What is required —
If an entry includes an image, drop the image and copy the rest verbatim.

Dataset items:
________________________________________

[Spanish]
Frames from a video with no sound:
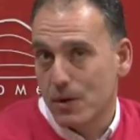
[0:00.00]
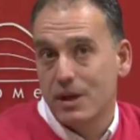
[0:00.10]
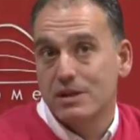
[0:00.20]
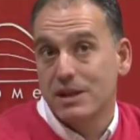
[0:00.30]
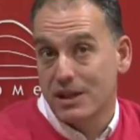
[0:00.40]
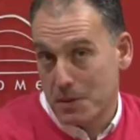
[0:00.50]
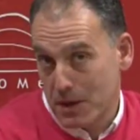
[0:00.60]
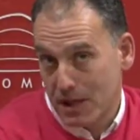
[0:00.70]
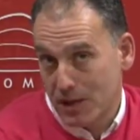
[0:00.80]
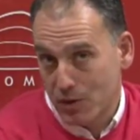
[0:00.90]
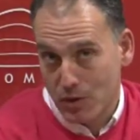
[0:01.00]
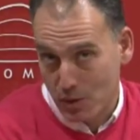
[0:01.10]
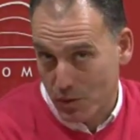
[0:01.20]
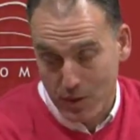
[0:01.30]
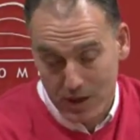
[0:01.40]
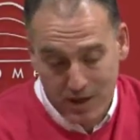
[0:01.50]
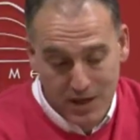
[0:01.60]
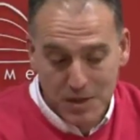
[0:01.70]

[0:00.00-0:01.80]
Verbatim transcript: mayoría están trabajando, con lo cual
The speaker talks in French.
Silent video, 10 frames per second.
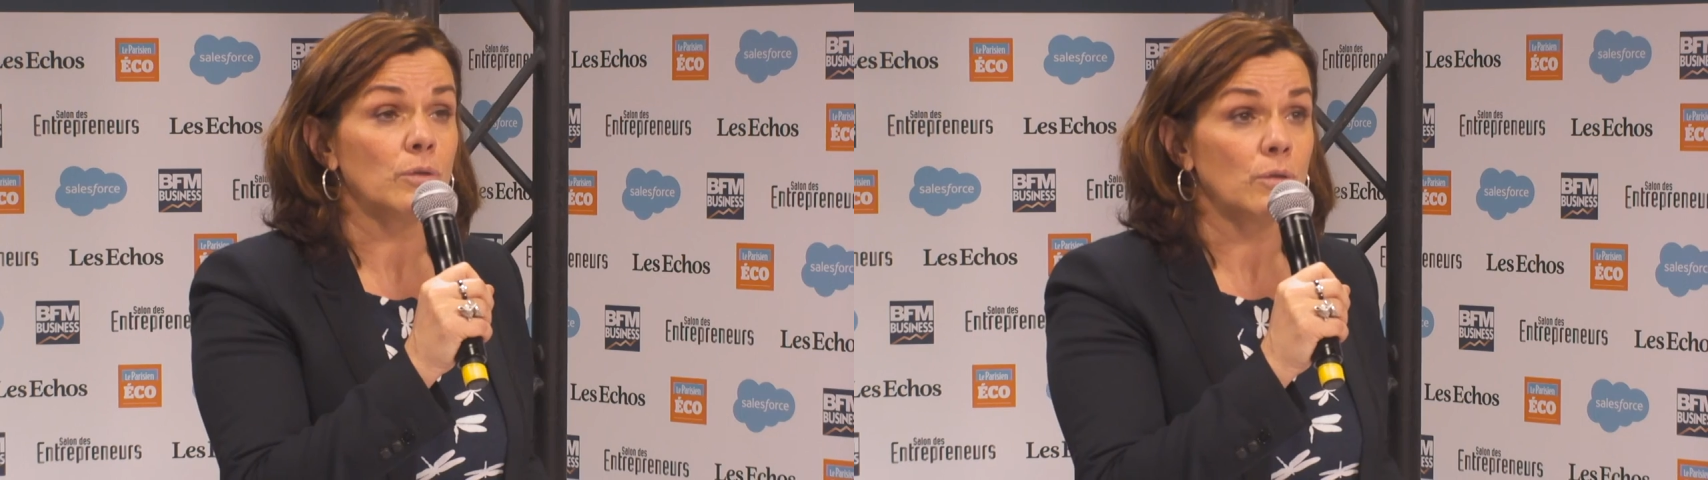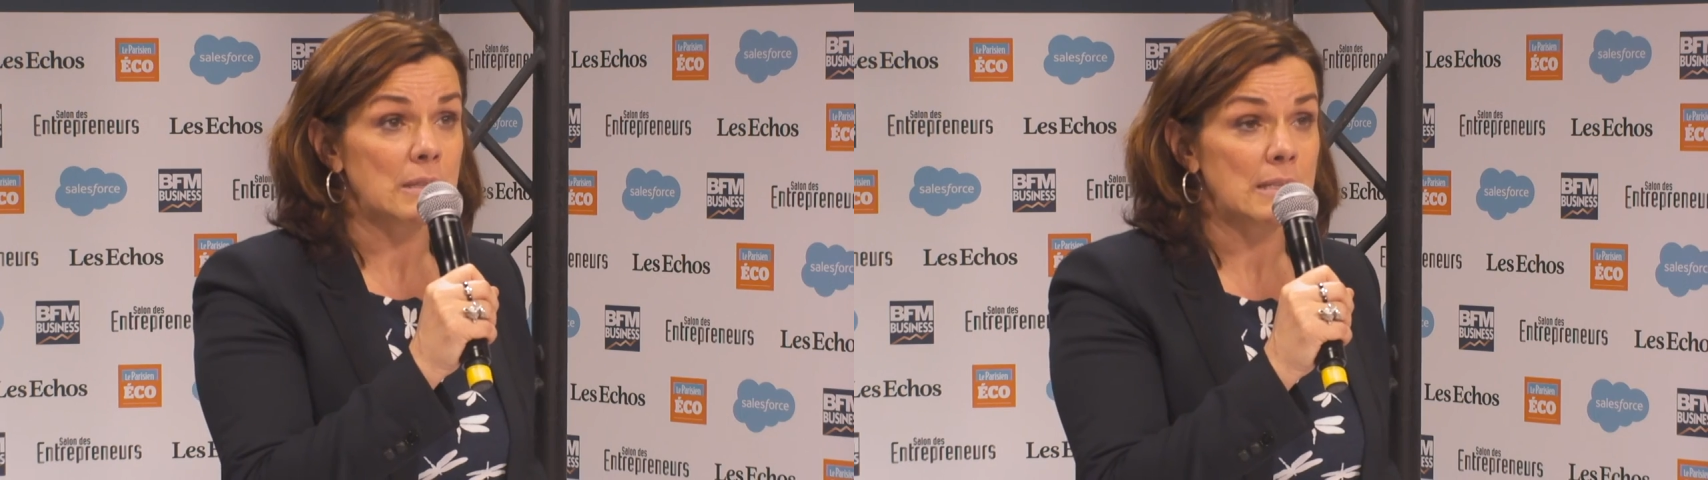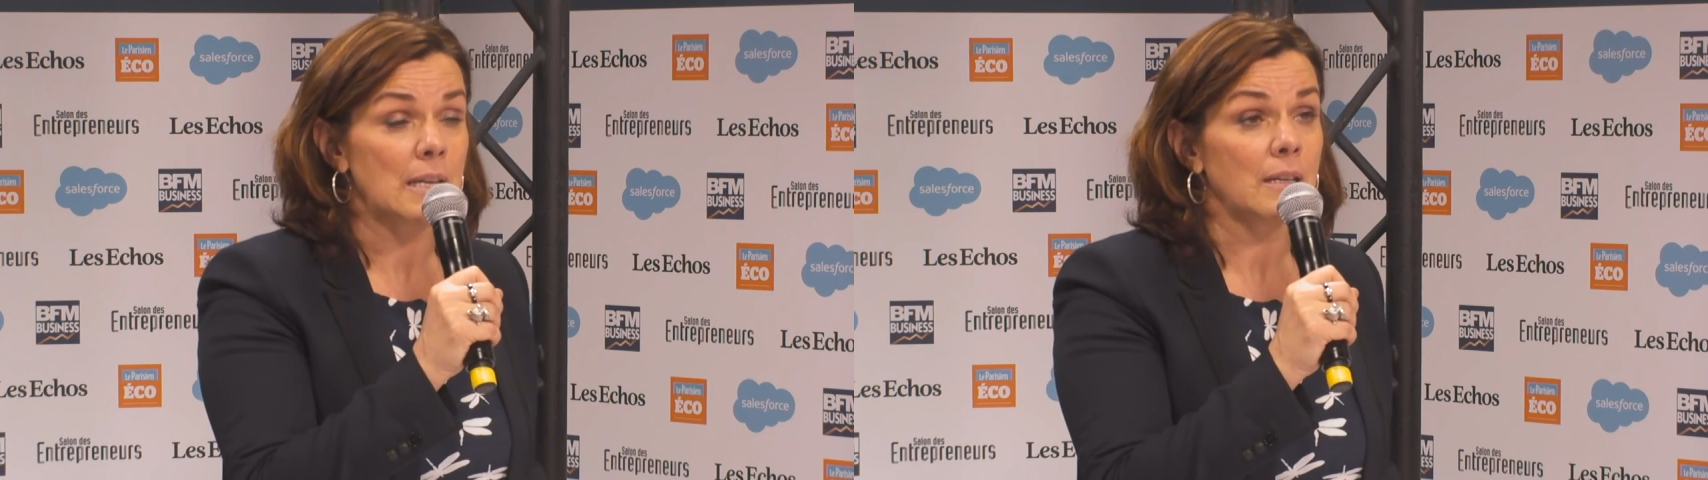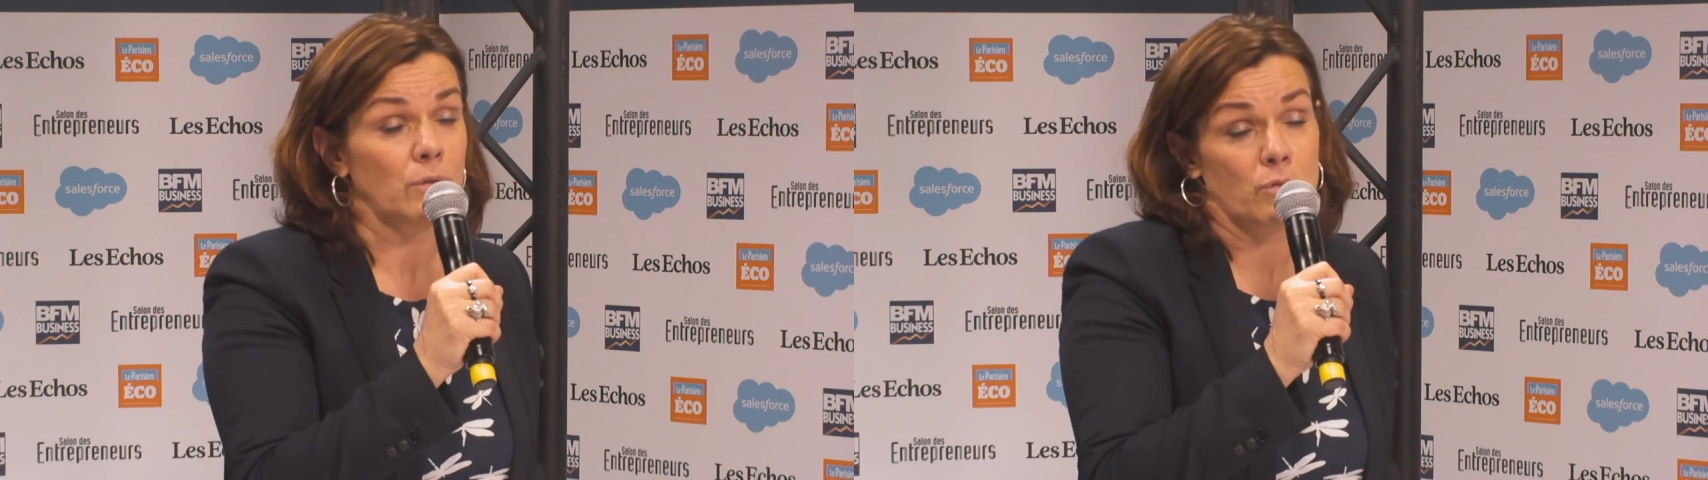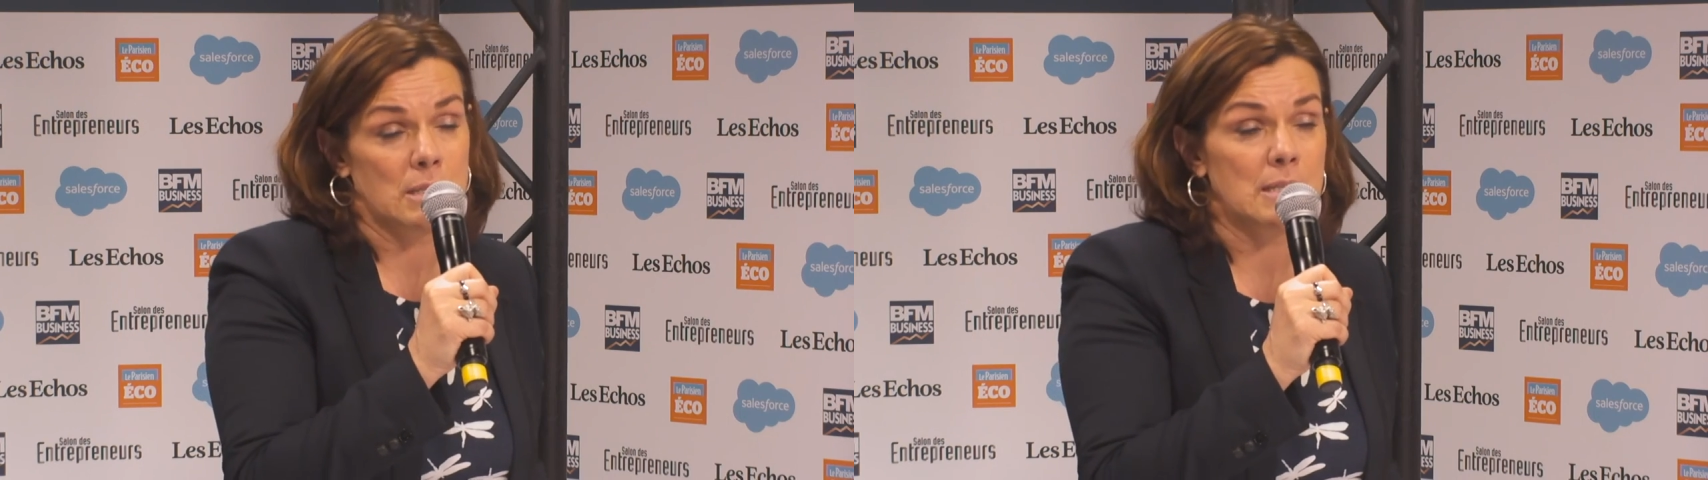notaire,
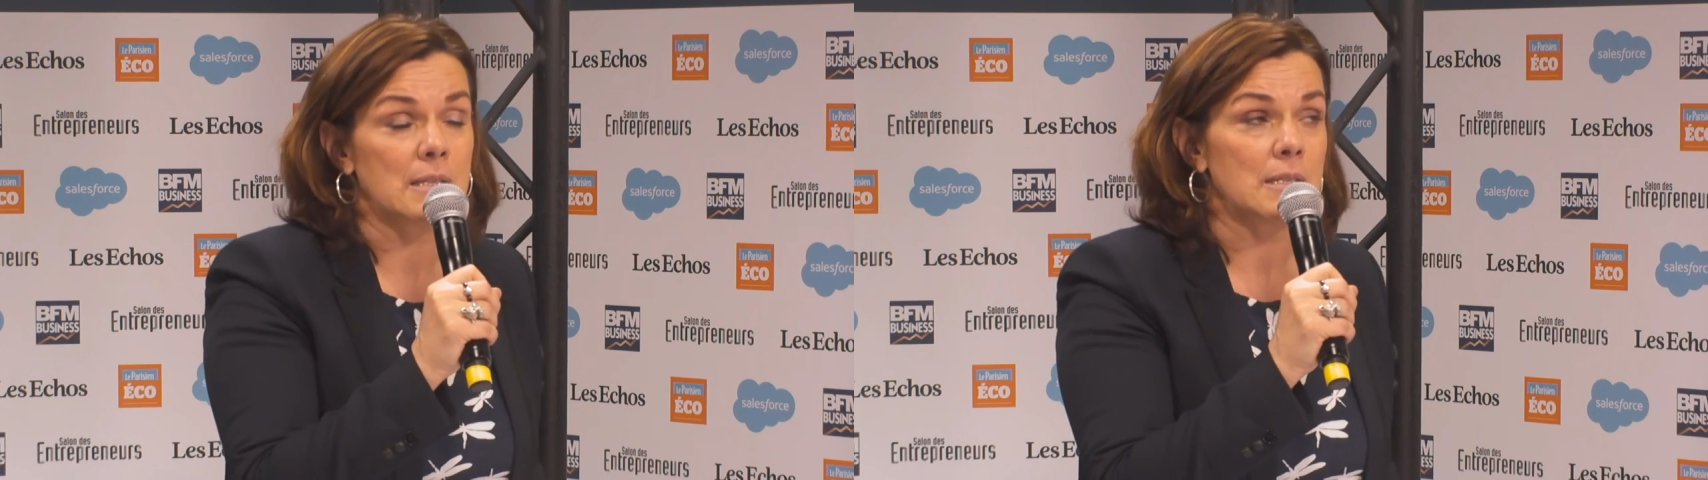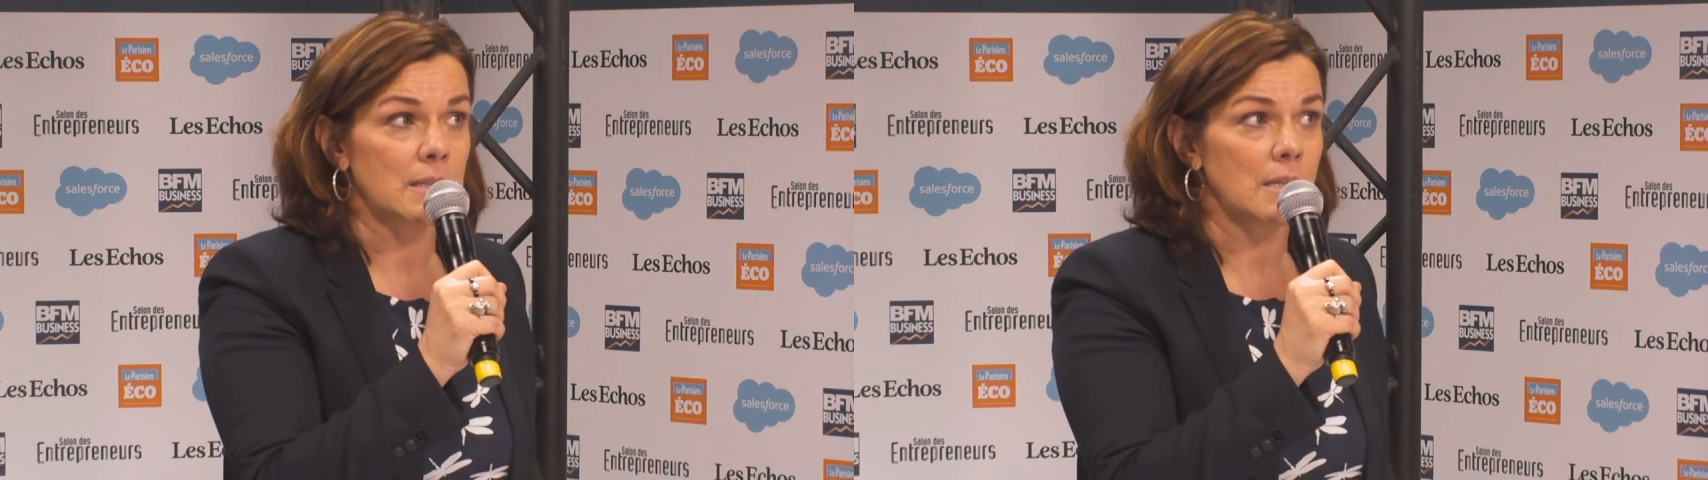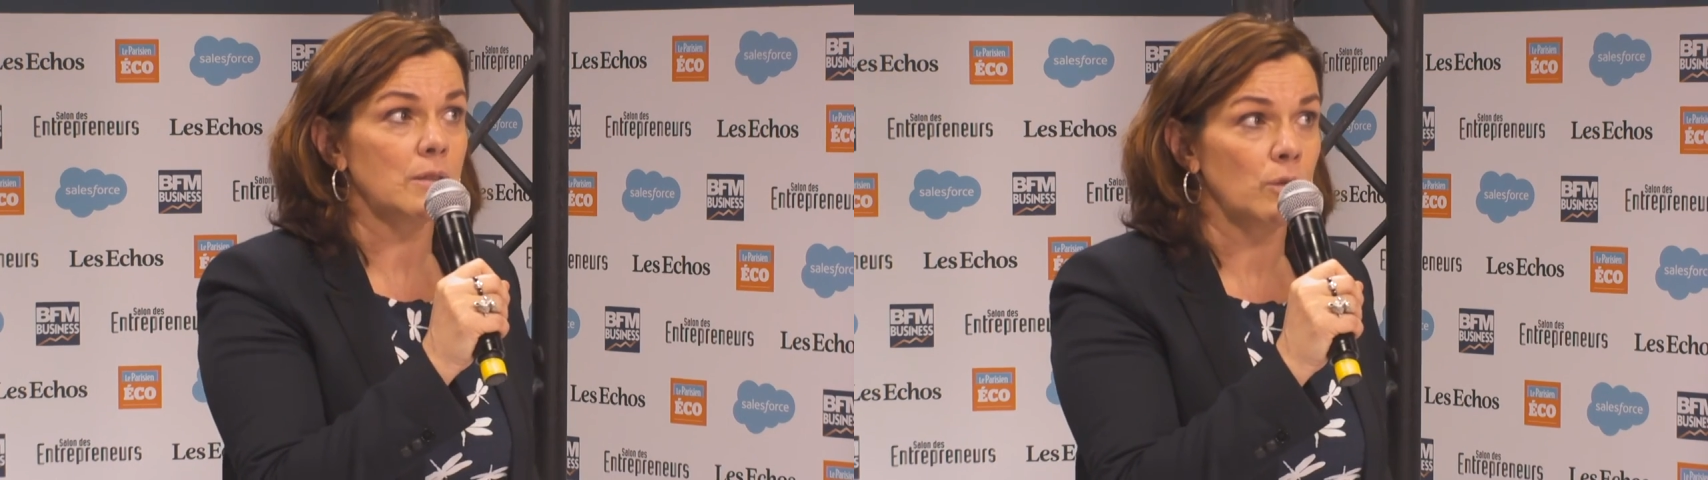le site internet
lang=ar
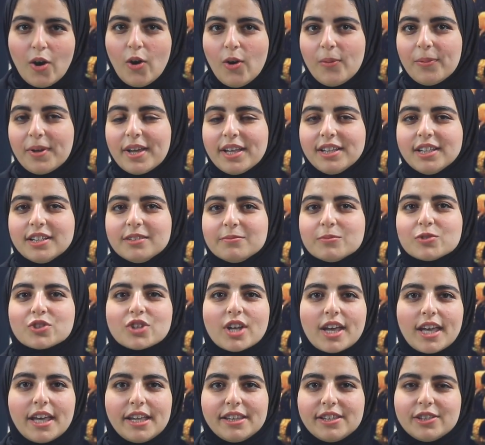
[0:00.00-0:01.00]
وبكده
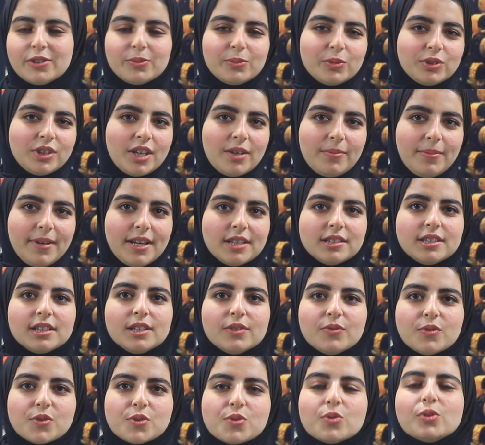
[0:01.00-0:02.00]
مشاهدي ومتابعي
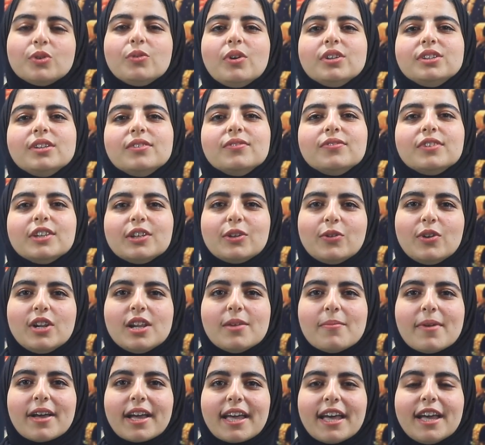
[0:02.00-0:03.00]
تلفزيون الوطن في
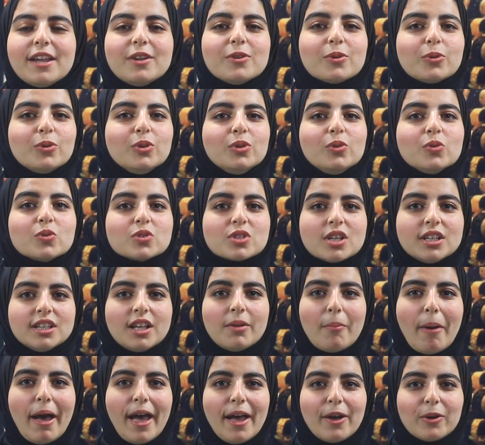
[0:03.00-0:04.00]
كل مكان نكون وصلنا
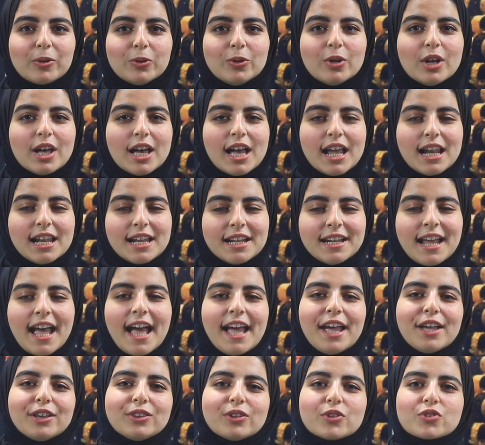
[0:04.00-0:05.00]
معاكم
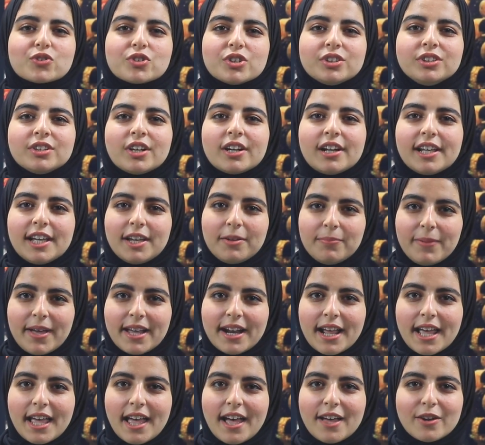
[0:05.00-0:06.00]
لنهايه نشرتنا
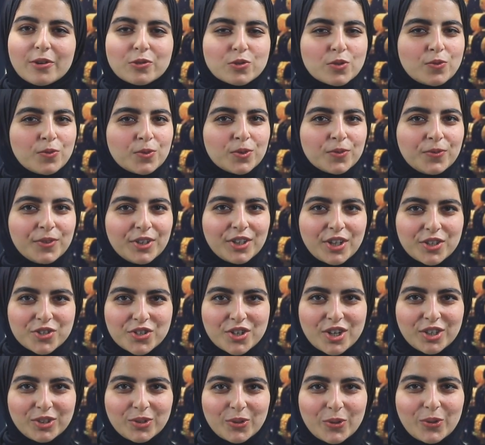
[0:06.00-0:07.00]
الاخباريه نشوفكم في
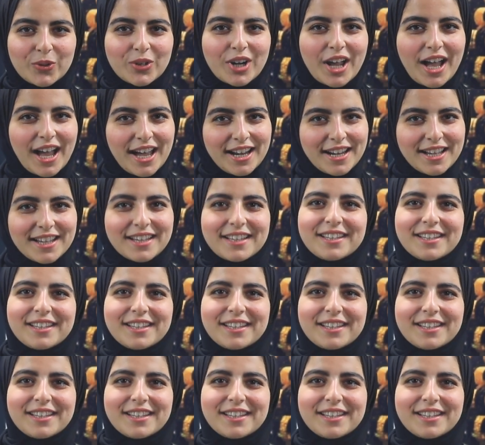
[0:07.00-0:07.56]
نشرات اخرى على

________________________________________

Written reply —
[Spanish]
Frames from a video with no sound:
[0:00.00]
[0:00.10]
[0:00.20]
[0:00.30]
[0:00.40]
[0:00.50]
[0:00.60]
[0:00.70]
[0:00.80]
[0:00.90]
[0:01.00]
[0:01.10]
[0:01.20]
[0:01.30]
[0:01.40]
[0:01.50]
[0:01.60]
[0:01.70]

[0:00.00-0:01.80]
Verbatim transcript: mayoría están trabajando, con lo cual
The speaker talks in French.
Silent video, 10 frames per second.
notaire,
le site internet
lang=ar
[0:00.00-0:01.00]
وبكده
[0:01.00-0:02.00]
مشاهدي ومتابعي
[0:02.00-0:03.00]
تلفزيون الوطن في
[0:03.00-0:04.00]
كل مكان نكون وصلنا
[0:04.00-0:05.00]
معاكم
[0:05.00-0:06.00]
لنهايه نشرتنا
[0:06.00-0:07.00]
الاخباريه نشوفكم في
[0:07.00-0:07.56]
نشرات اخرى على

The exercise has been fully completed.